◆ Task instructions ◆
The answer must consist of every line from the data that holds the string "speaker".

[Stored data]

__________

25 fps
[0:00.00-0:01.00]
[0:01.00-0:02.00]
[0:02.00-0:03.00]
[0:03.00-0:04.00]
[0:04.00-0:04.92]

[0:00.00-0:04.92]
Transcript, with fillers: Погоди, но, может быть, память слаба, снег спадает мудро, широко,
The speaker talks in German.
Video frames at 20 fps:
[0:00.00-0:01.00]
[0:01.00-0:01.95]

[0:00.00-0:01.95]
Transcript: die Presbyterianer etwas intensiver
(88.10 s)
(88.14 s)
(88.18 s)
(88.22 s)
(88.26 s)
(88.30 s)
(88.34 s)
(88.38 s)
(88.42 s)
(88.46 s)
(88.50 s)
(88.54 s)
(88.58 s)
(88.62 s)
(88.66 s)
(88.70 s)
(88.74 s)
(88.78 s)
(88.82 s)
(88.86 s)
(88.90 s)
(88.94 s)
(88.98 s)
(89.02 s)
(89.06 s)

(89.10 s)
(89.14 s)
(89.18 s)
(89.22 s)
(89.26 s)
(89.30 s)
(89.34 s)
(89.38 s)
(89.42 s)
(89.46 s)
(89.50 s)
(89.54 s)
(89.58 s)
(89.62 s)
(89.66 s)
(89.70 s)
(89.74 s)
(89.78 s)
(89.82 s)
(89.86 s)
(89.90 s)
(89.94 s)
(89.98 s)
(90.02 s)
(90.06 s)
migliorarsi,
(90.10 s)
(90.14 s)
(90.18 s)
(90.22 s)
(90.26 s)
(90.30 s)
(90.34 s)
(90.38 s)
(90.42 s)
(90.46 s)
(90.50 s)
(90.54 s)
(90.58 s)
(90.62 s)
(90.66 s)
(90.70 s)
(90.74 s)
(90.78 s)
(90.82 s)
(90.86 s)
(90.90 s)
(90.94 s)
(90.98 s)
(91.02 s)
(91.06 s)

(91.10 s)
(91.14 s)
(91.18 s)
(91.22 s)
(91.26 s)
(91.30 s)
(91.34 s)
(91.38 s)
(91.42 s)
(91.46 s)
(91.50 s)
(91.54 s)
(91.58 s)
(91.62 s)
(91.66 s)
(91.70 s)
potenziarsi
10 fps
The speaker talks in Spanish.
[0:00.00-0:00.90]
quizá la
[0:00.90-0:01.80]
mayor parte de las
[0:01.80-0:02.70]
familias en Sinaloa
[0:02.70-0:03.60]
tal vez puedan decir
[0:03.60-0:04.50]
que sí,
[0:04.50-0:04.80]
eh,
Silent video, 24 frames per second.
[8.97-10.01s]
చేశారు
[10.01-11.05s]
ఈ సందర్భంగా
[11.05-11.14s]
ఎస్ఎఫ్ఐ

__________

◆ Finished task ◆
The speaker talks in German.
The speaker talks in Spanish.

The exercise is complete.